Récemment, en parcourant le blog de Tomasz Tunguz, je tombe sur un article intéressant évoquant les trois niveaux de pratique du management. En son sein, une très belle citation posée là pour illustrer la différence entre "management" et "leadership" :
“If you wish to build a ship, do not divide the men into teams and send them to the forest to cut wood. Instead, teach them to long for the vast and endless.”
Je m'efforce de la traduire et cela donne quelque chose comme : "Construire un navire, ce n'est point répartir les hommes en équipes et les envoyer couper du bois. C'est leur enseigner la vastitude et l'infinitude du grand large."
A première vue, je suis plutôt satisfait de moi. Pourtant, je me dis qu'il manque quelque chose. Le sens est là. Mais, en passant de l'anglais au français, je décèle une relative aridité dans la formulation.
Alors, comme je suis d'un naturel curieux, je clique sur l'hyperlien.
Je découvre alors que cette citation est attribuée à Antoine de Saint Exupéry. Elle proviendrait du livre "Citadelle", publié à titre posthume en 1948.
Et là, c'est un choc. Le texte est si beau, si poétique.
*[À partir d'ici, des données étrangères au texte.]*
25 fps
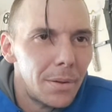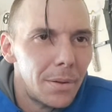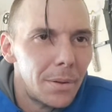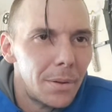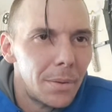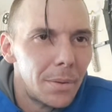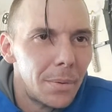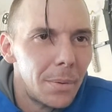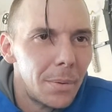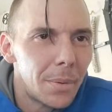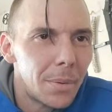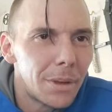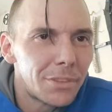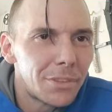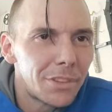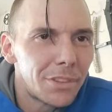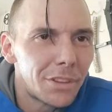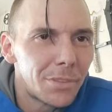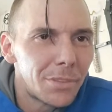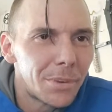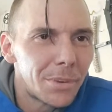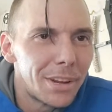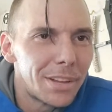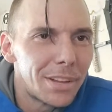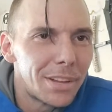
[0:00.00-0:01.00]
we watched it
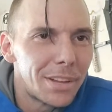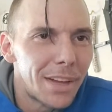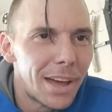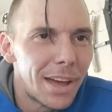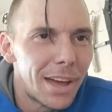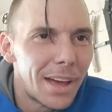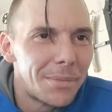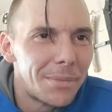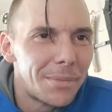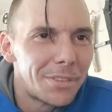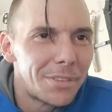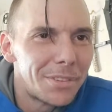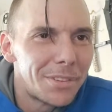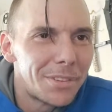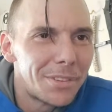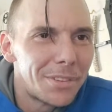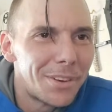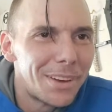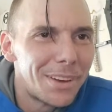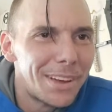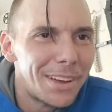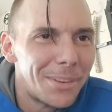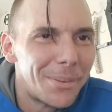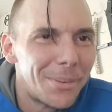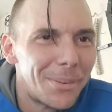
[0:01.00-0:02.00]
20 times, dude.
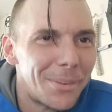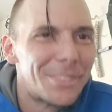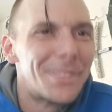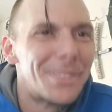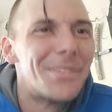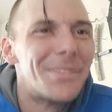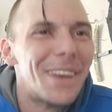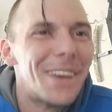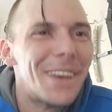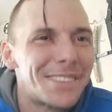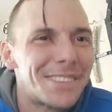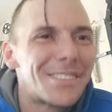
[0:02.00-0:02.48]
It was the best,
Le vocabulaire est si riche, le champ sémantique si ouvert que j'en ai presque eu une larme aux yeux.
Voici la phrase originelle de Saint Ex :
"Celui-là tissera des toiles, l’autre dans la forêt par l’éclair de sa hache couchera l’arbre. L’autre, encore, forgera des clous, et il en sera quelque part qui observeront les étoiles afin d’apprendre à gouverner. Et tous cependant ne seront qu’un. Créer le navire ce n’est point tisser les toiles, forger les clous, lire les astres, mais bien donner le goût de la mer qui est un, et à la lumière duquel il n’est plus rien qui soit contradictoire mais communauté dans l’amour."
Mais passé le moment d'émotion, la colère m'envahit.
Je me demande alors comment, par quel jeu de réduction et d'appauvrissement, le texte d'origine a pu se trouver amputé de sa beauté. Est-ce en raison de sa dimension poétique ? Est-ce à travers le passage du français à l'anglais ?
Quelle que soit la cause de la perte, il y a perte. Et cette perte est scandaleuse car elle est trahison de l'intention de l'auteur.
Ma conviction dans la nécessité vitale de préserver la langue des affadissements imposés par la prééminence inexorable d'un anglais lui-même châtré n'en est que renforcée. Car non, je ne serai jamais "confortable" avec les solécismes, barbarismes et autres réductions de sens que, par snobisme ou ignorance, nous nous imposons nous-mêmes dans un élan de servitude volontaire que le bon Etienne de la Boétie ne désavouerait certainement pas.